# Civil Service and MSP



## Future_MALEO_019 (Oct 30, 2005)

I have a question about retirement credits for Civil Service and such. As many of you know, I am hoping to become a Police Officer after I get out of the Marines, and eventually a State Trooper. I know a few guys who started out on a local PD then got hired by MSP. So my question is this: If I get on a local department, does my time there count towards MSP retirement? Also, does the local PD have to be a Civil Service department for the time to count? Many thanks in advance!

Future_MALEO_019


----------



## popo (Apr 1, 2005)

> If I get on a local department, does my time there count towards MSP retirement?


YES


> Also, does the local PD have to be a Civil Service department for the time to count?


NO


----------



## Future_MALEO_019 (Oct 30, 2005)

Short and to the point, thanks popo! Love the Arnold night at the roxy thing in your sig.


----------



## TopCop24 (Jul 11, 2005)

If I understand it correctly any state to state law enforcement carries over. Whether its from local PD or DOC. I'm not positive though.


----------



## smd6169 (Aug 23, 2005)

I have 4 years on the books with the MA D.O.C. When I left to purse other intests I recieved a check [from my retirement account] to roll over to my new 401K or other retirement savings. If I get on a police department, will I be able to "pay that money back" and recoup those 4 years towards retirememnt? How about towards seniority?



TopCop24 said:


> If I understand it correctly any state to state law enforcement carries over. Whether its from local PD or DOC. I'm not positive though.


----------



## s1w (Sep 12, 2005)

What if you get on a local PD and like it? Would you stay, or do you think MSP is an upgrade? I guess that depends on where you live.


----------



## Guest (Jan 26, 2006)

smd6169 said:


> I have 4 years on the books with the MA D.O.C. When I left to purse other intests I recieved a check [from my retirement account] to roll over to my new 401K or other retirement savings. If I get on a police department, will I be able to "pay that money back" and recoup those 4 years towards retirememnt? How about towards seniority?
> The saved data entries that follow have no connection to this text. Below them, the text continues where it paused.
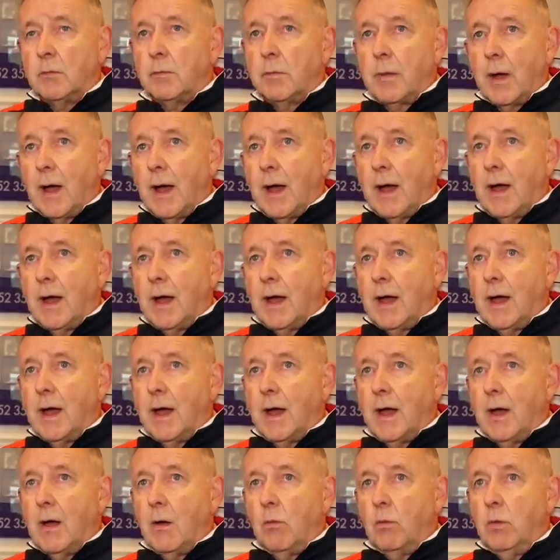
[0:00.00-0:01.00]
but
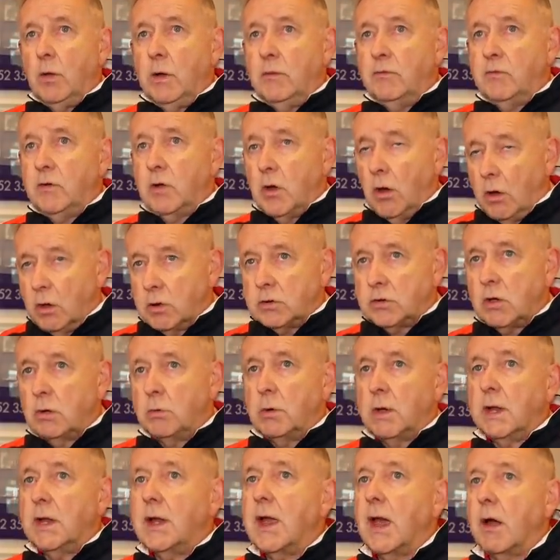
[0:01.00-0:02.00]
we've got
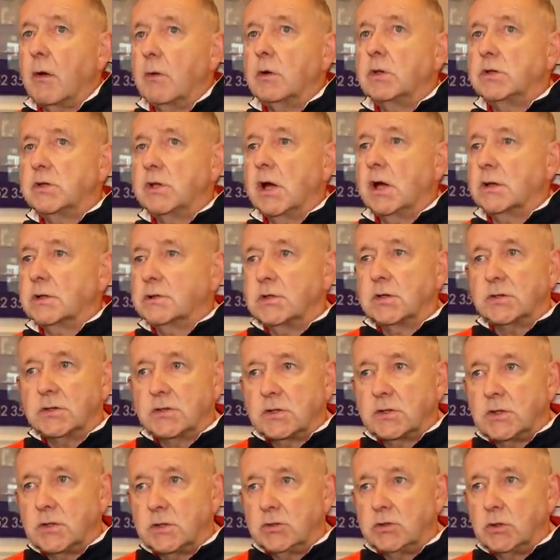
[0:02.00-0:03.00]
to encourage
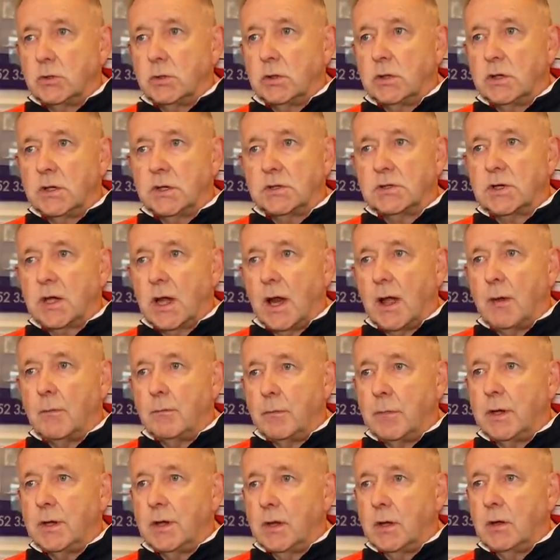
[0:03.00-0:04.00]
youngsters to join this
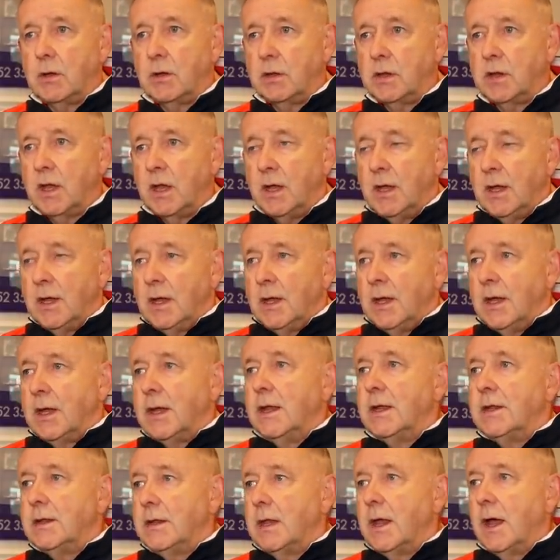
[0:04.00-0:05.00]
club, because
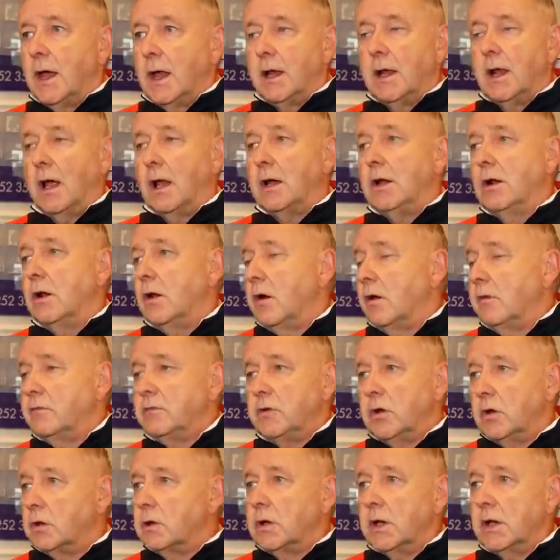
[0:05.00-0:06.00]
in a lot of
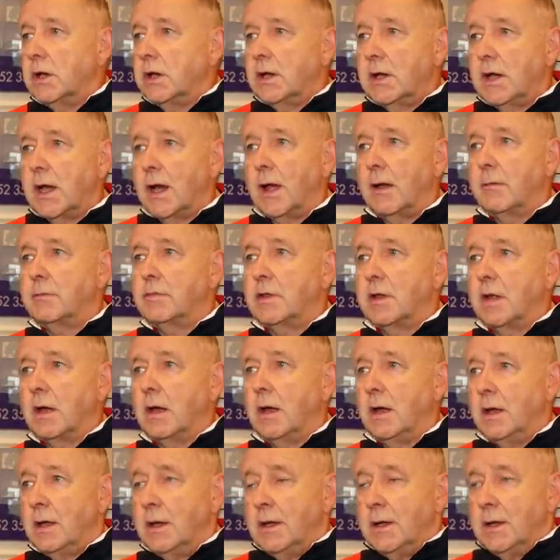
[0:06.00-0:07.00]
non-league clubs
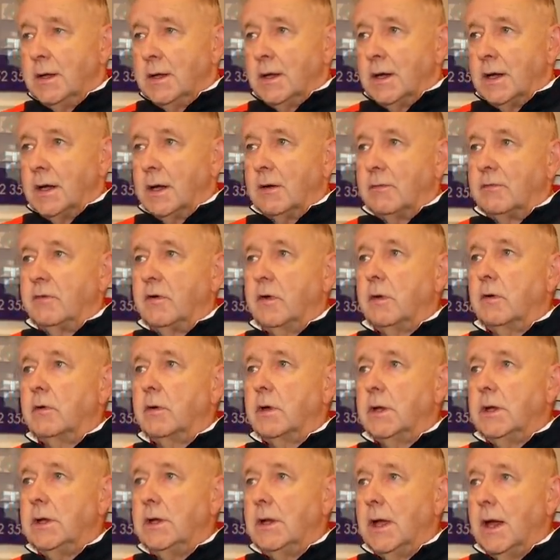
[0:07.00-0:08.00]
are
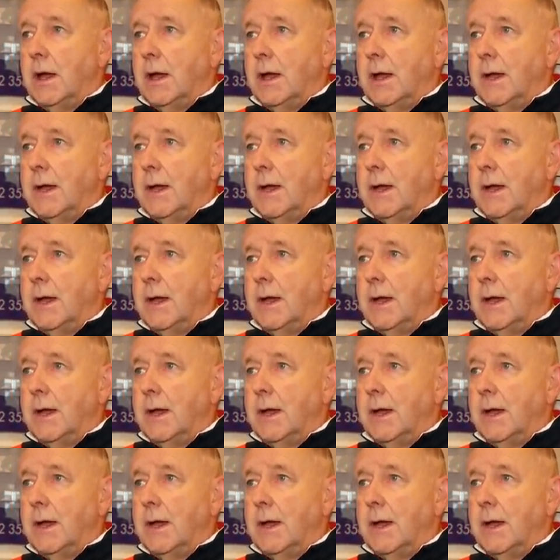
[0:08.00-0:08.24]
very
Yes you can buy-back your 4 years of creditable service towards retirement. See MGL chapter 32


----------



## Guest (Jan 26, 2006)

Future_MALEO_019 said:


> I have a question about retirement credits for Civil Service and such. As many of you know, I am hoping to become a Police Officer after I get out of the Marines, and eventually a State Trooper. I know a few guys who started out on a local PD then got hired by MSP. So my question is this: If I get on a local department, does my time there count towards MSP retirement? Also, does the local PD have to be a Civil Service department for the time to count? Many thanks in advance!
> 
> Future_MALEO_019


In Massachusetts retirement credits transfer to/from any city, town, and the state. Does not matter whether civil service or not. Retirement Boards automatically transfer funds and credits when they are notified of change by new employer Just make sure on retirement enrollment form you indicate when and where you had prior service within the State. Retirement Boards will request transfer from former system. For more information on Mass Public Employee Retirement see Public Employee Retirement Administration Commission under MassGov.com


----------